Contrariamente às contas fixas, as contas variáveis refletem o comportamento do indivíduo. Neste sentido, de acordo com Simone, o controle sobre elas depende da mudança de comportamento. Para compreender melhor como funcionam os hábitos de consumo e estar ciente do que precisa ser feito para economizar, a educadora financeira recomenda fazer uma compilação de pelo menos três meses dessas contas. “O ideal é 12 meses, mas nem todo mundo tem tempo e disposição para analisar todo este período de conta de supermercado, por exemplo”, explica.

Com o extrato deste período, fica mais fácil calcular uma média dos gastos mensais com essas contas e saber o valor que precisa ser economizado. De acordo com Simone, a tarefa fica mais fácil estabelecendo pequenas metas, como por exemplo, reduzir em 10% a conta de luz. Aqui, destaca a educadora financeira, dois pontos são essenciais: definir um objetivo a ser alcançado com a redução e comemorar as conquistas. “Se a pessoa não tiver muito claro o motivo de suas ações, ela desistirá mais rápido, porque é muito difícil viver na escassez. O mesmo acontece com a celebração. A pessoa precisa ter a sensação de realização, se não acaba desestimulada”, diz.

Para as contas sazonais vale o mesmo do que para os outros tipos de contas: é preciso organizar-se com antecedência.

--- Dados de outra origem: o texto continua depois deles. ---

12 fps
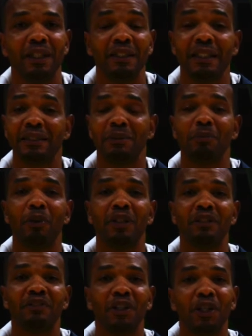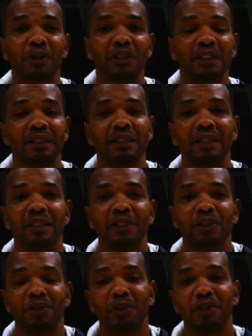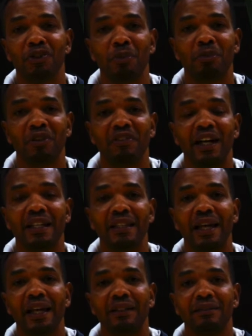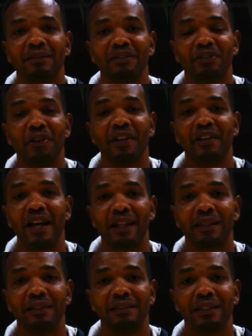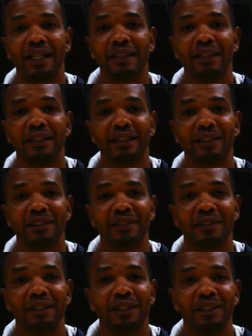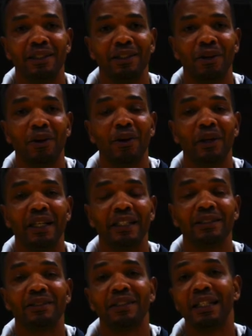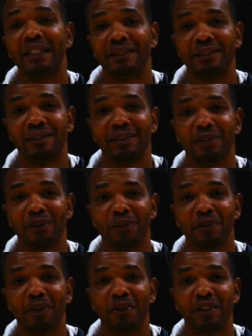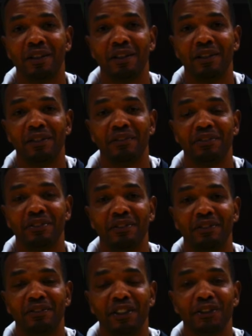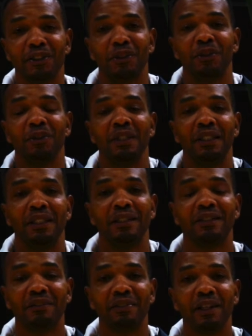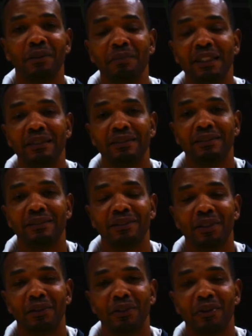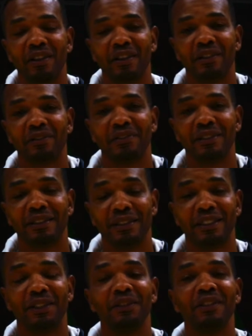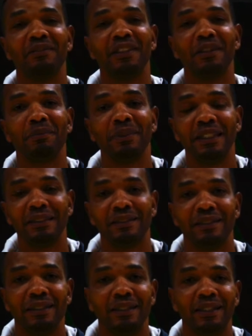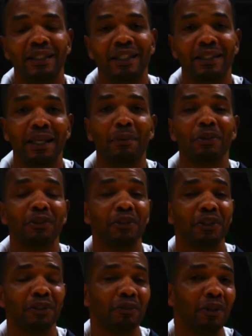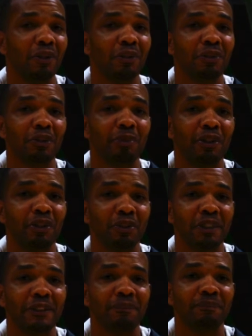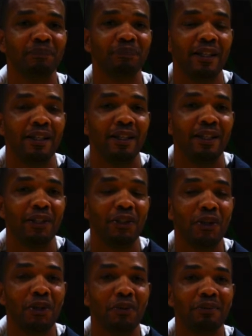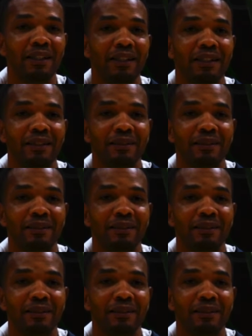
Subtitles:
you know, I think it's important for coaches to also provide that for their athletes. And I think it is all interlaced, the growth of physical development, the growth of skill development, and the opportunity to grow spiritually. You know,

Conforme Simone, se dar presentes em datas comemorativas é importante para a pessoa, ela deve programar-se para não ficar “atolada” em contas de cartão de crédito que não param de chegar a qualquer momento do ano. “Faça agora uma lista de todas as pessoas a quem você pretende dar presente neste ano e já vá guardando um dinheiro mensalmente para esse objetivo”, orienta.

A educadora financeira enfatiza a necessidade de estabelecer e designar investimentos financeiros para cada objetivo. Isso se aplica tanto ao dinheiro destinado a cobrir despesas escolares e matrícula no início do ano quanto ao orçamento para presentes de Natal no final do ano, além de cobrir as despesas da casa. “Dar nome aos investimentos é imprescindível. O dinheiro precisa ter uma direção se não ele se perde. Ao fazer isso, você perceberá que durante o ano as finanças começarão a encaixar-se mais facilmente como peças em um jogo de tetris”, conclui.